Belirsizlik döneminde enerji sektörünün dayanıklılığını artırmak
Yapay zeka birikimi gerçek ihtiyaçları aşarsa, serpinti derin olabilir. Boşta kalan her 1 gw’lık yeni inşa edilmiş veri merkezi kapasitesi için 12 milyar dolara kadar veri merkezi yatırımı ve 2 milyar dolarlık güç altyapısı yatırımı risk altında olabilir. Bunu 2030 yılına kadar 50-60 Gw’a çıkarmak — orta talep senaryosu ile yüksek arz senaryosu arasındaki farka ilişkin tahminimiz — enerji sektörü için risk, 100 milyar doları aşıyor. Mevcut rejimler altında, bu risk genellikle kamu maliyesi aracılığıyla finanse edilir veya tüketicilere aktarılır ve tüketiciler halihazırda düzenlenmemiş piyasalarda bedelini ödüyorlar. Örneğin, 2020 ile 2025 yılları arasında ABD’nin Baltimore kentinde toptan elektrik maliyetleri iki katından fazla arttı ve bazı tüketiciler yüzde 80’lik enerji faturası artışları bildirdi.

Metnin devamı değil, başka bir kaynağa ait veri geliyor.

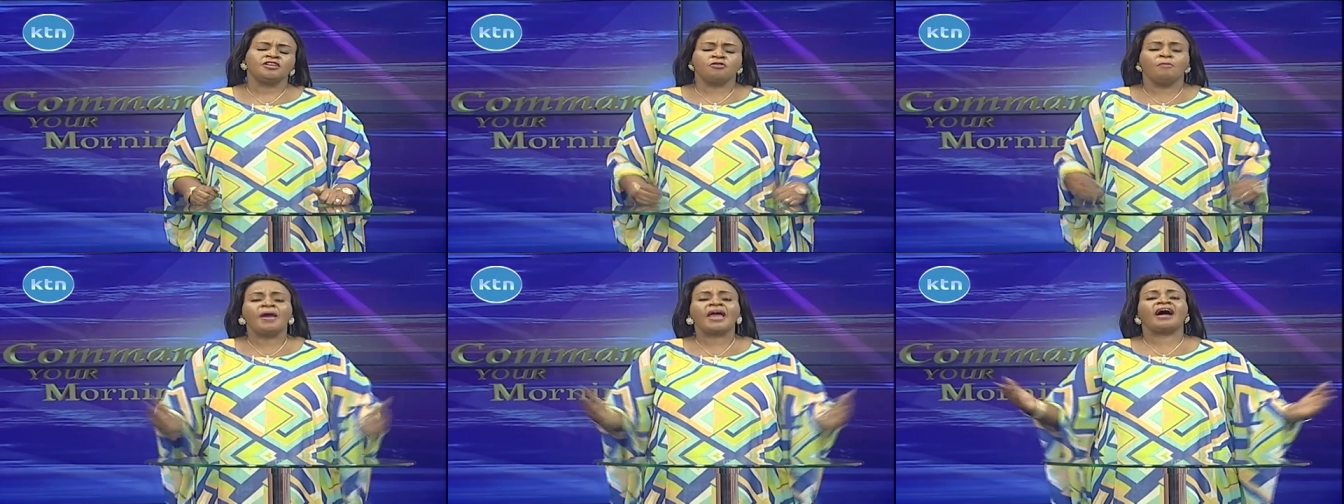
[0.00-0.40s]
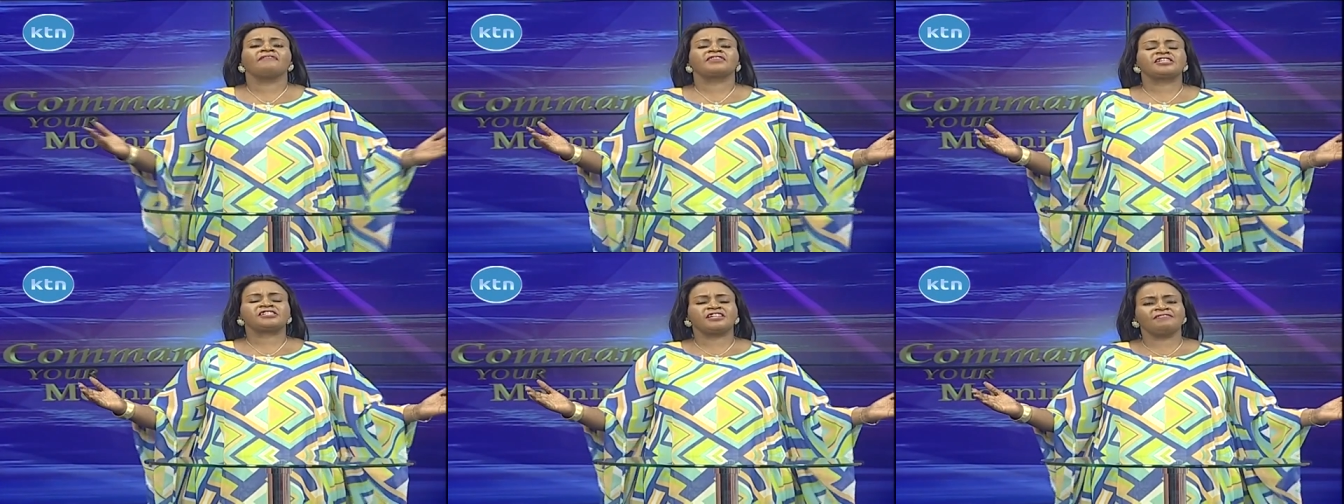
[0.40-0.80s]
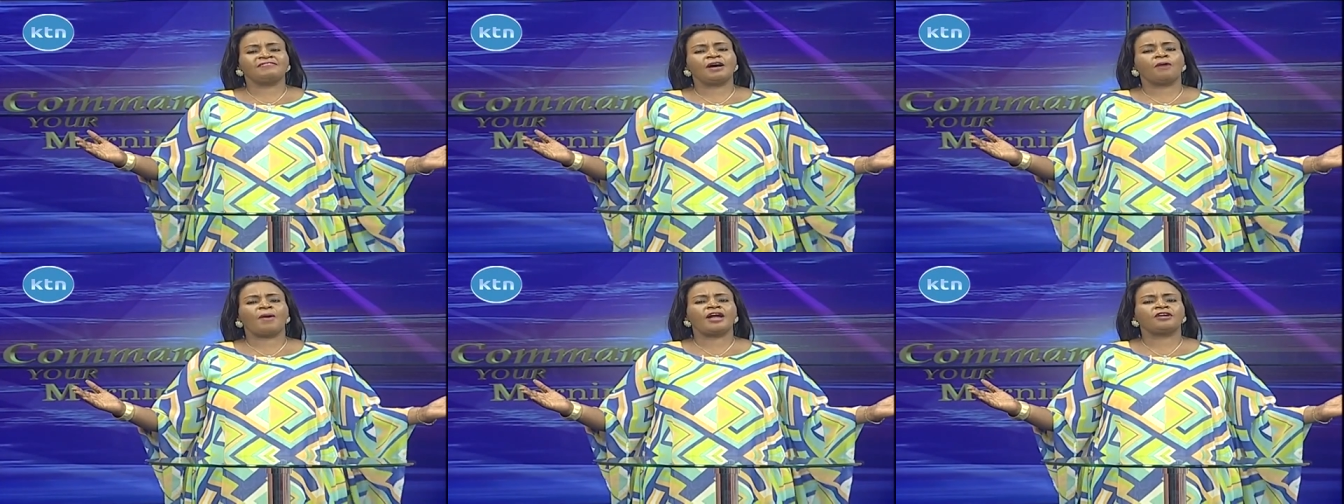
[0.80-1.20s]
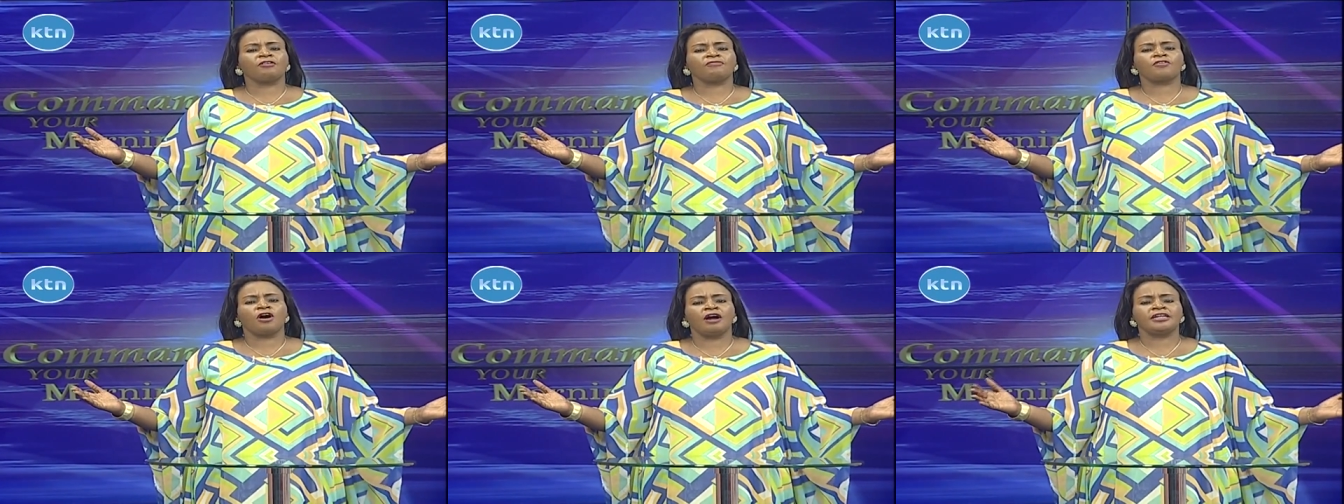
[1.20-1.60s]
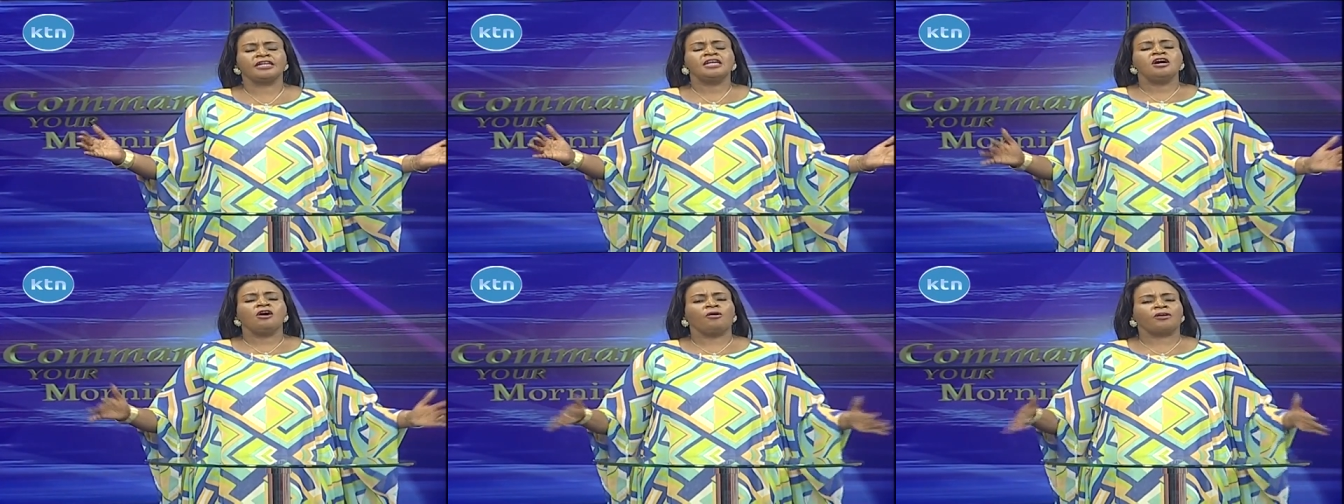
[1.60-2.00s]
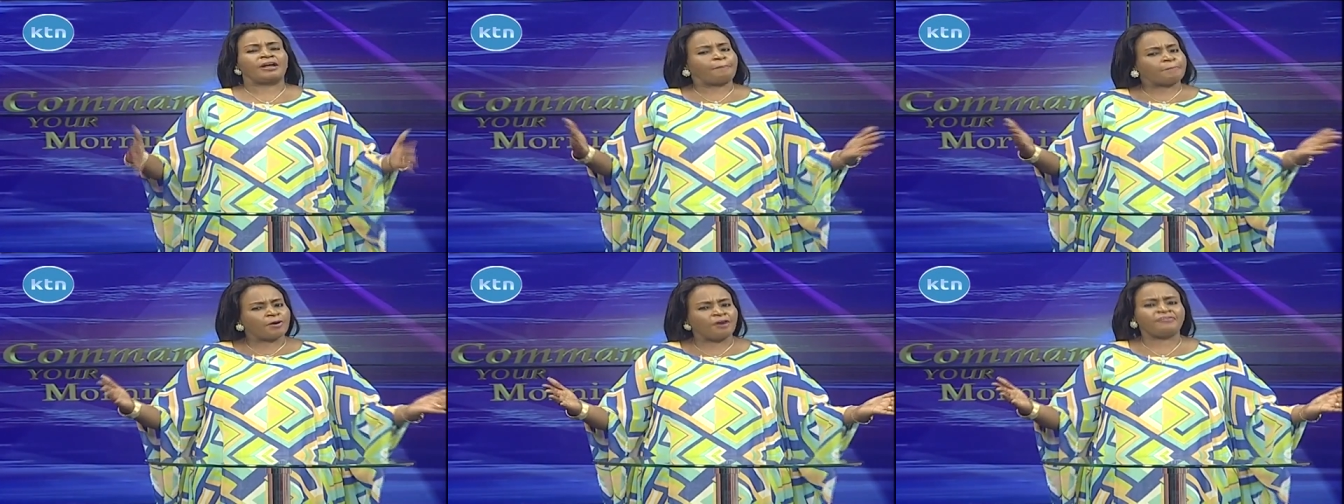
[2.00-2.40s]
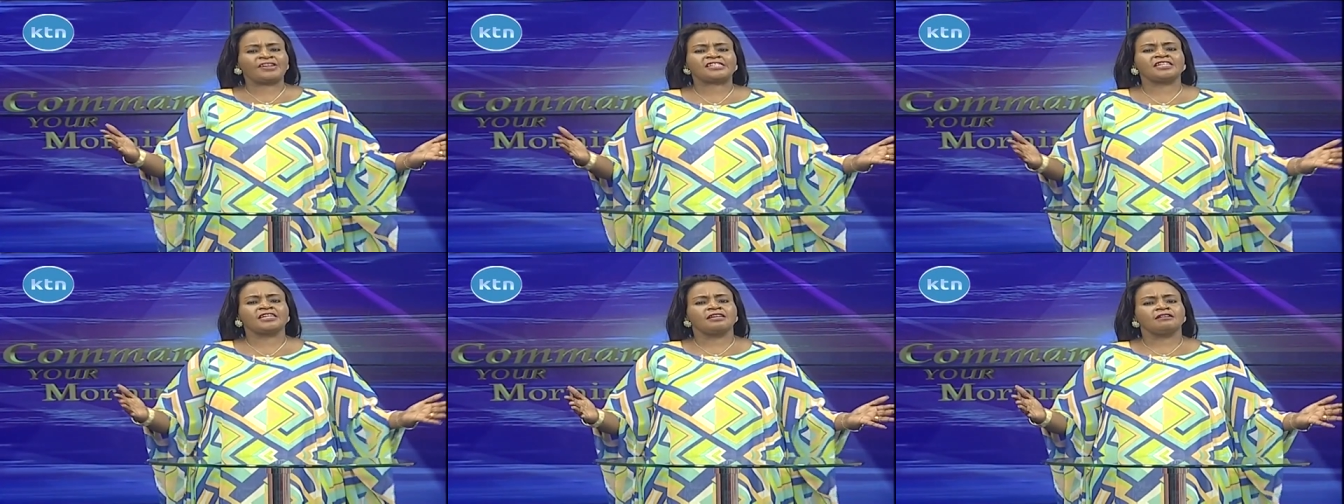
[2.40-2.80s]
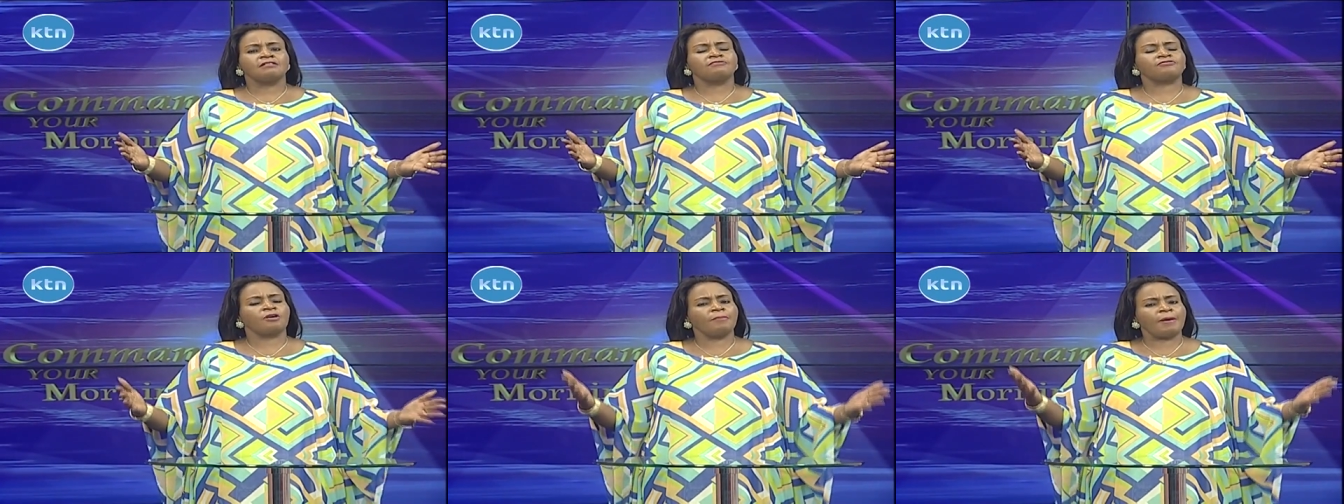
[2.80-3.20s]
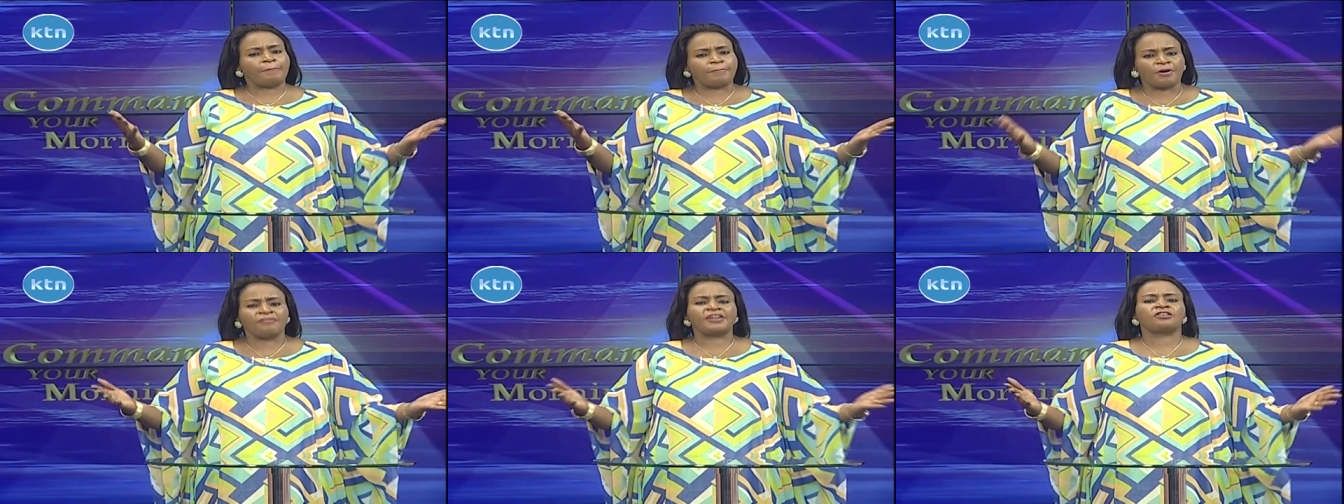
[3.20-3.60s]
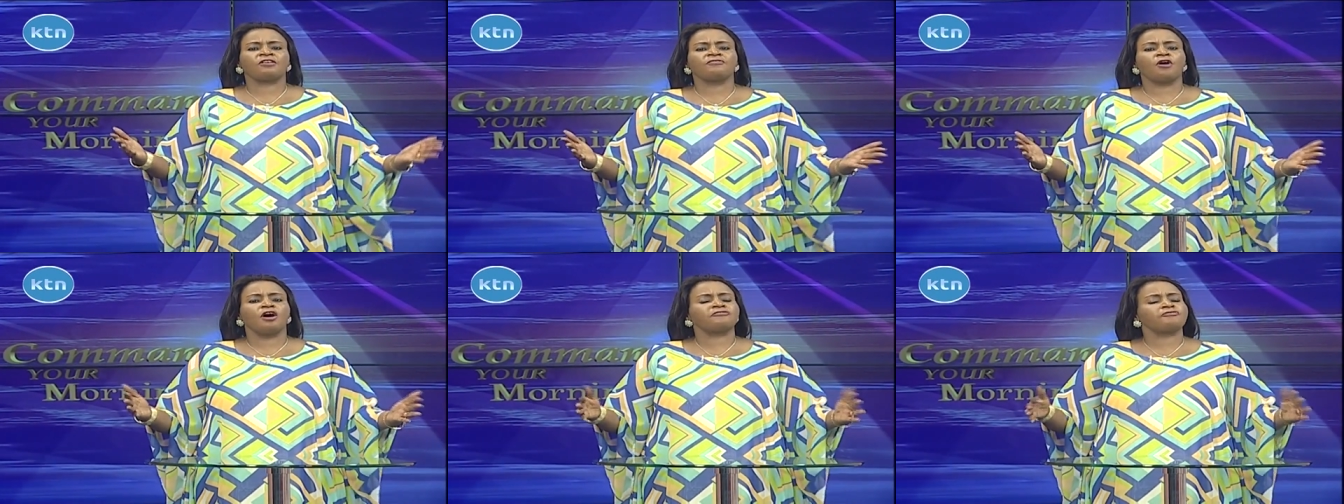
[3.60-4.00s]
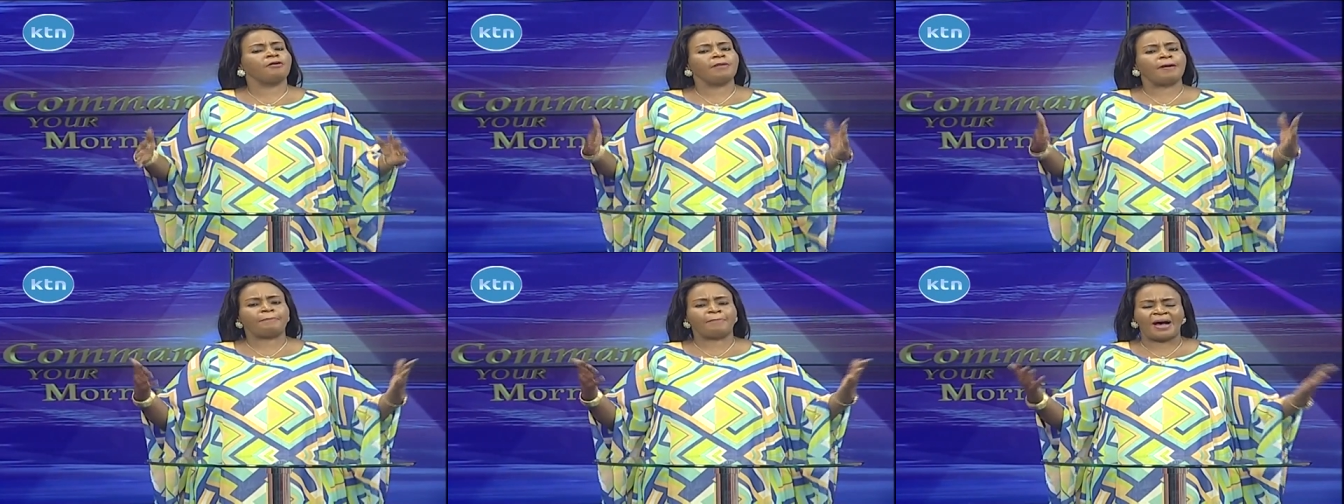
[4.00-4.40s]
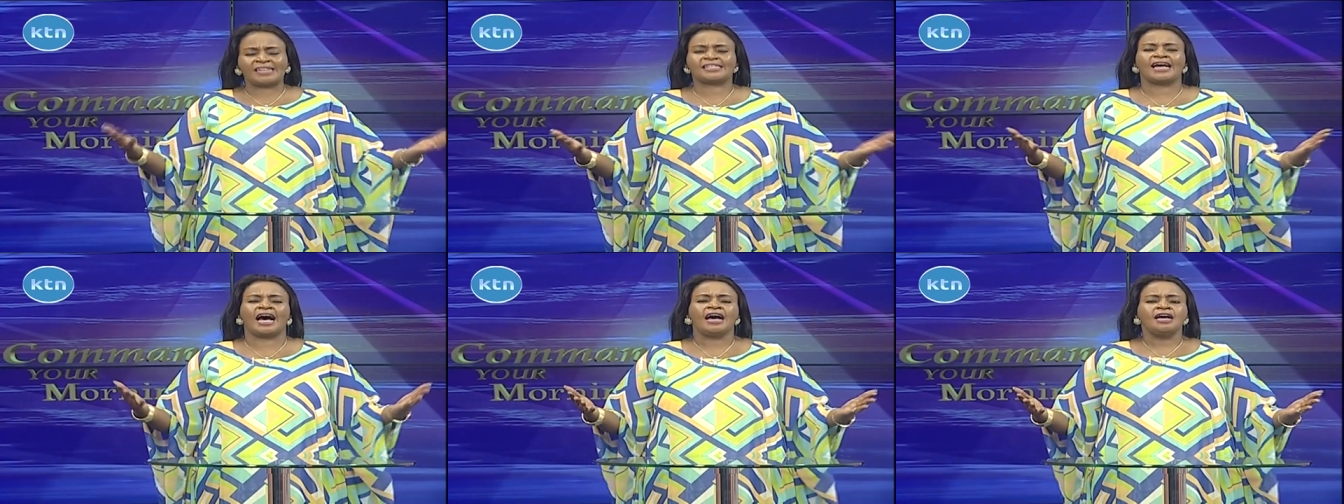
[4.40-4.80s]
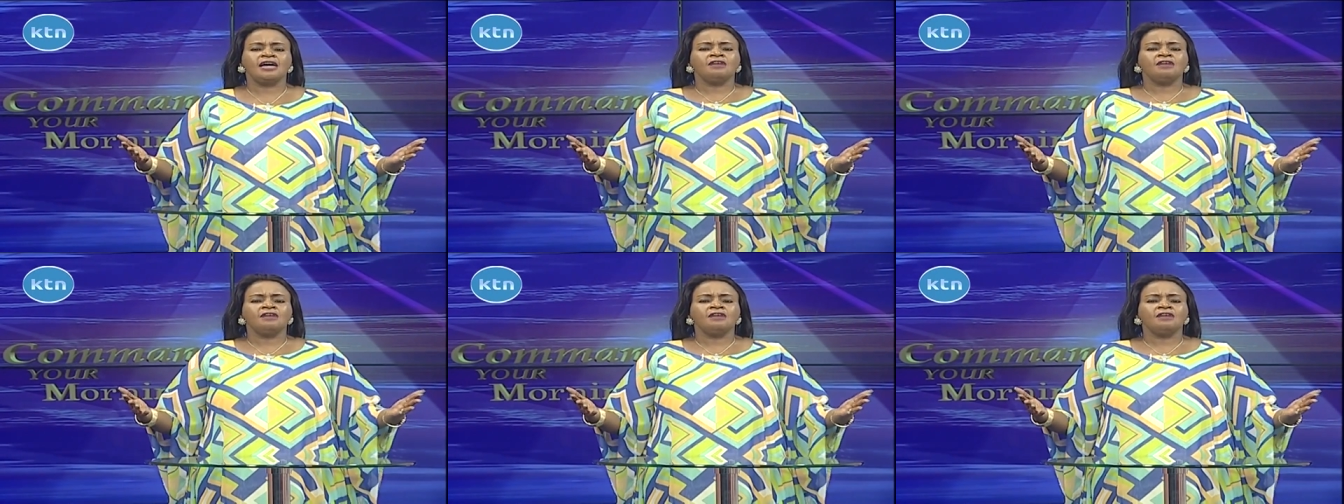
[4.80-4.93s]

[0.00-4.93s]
You may have received a word of God or a prophecy from a prophet of God, from a pastor,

Yapay zeka güç altyapısının aşırı ısınmasının hikayesi, yapım aşamasında uyarıcı bir hikaye olabilir. Yapay zekanın büyümesi şüphesiz güç sistemlerinin geleceğini şekillendirecek, ancak üstel büyüme tahminleri yalnızca bir olasılık olabilir. Egemen varlık fonları, yatırımcılar, kamu hizmetleri ve teknoloji liderleri de dahil olmak üzere KİK enerji sektöründeki paydaşların, yalnızca üstel senaryo için mi inşa ettiklerini veya birden fazla senaryoda dirençli olmayı planlamaları gerekip gerekmediğini düşünmeleri gerekir. Bu şekilde, eğer bu patlayan bir balonsa, kamu maliyesi ve tüketicilere hizmet etme maliyeti korunacaktır.
Shihab Elborai ve Ramzi Hage Strateji ile ortaktır&er;. Aditya Harneja, PwC ağının bir parçası olan Strategy’nin müdürüdür.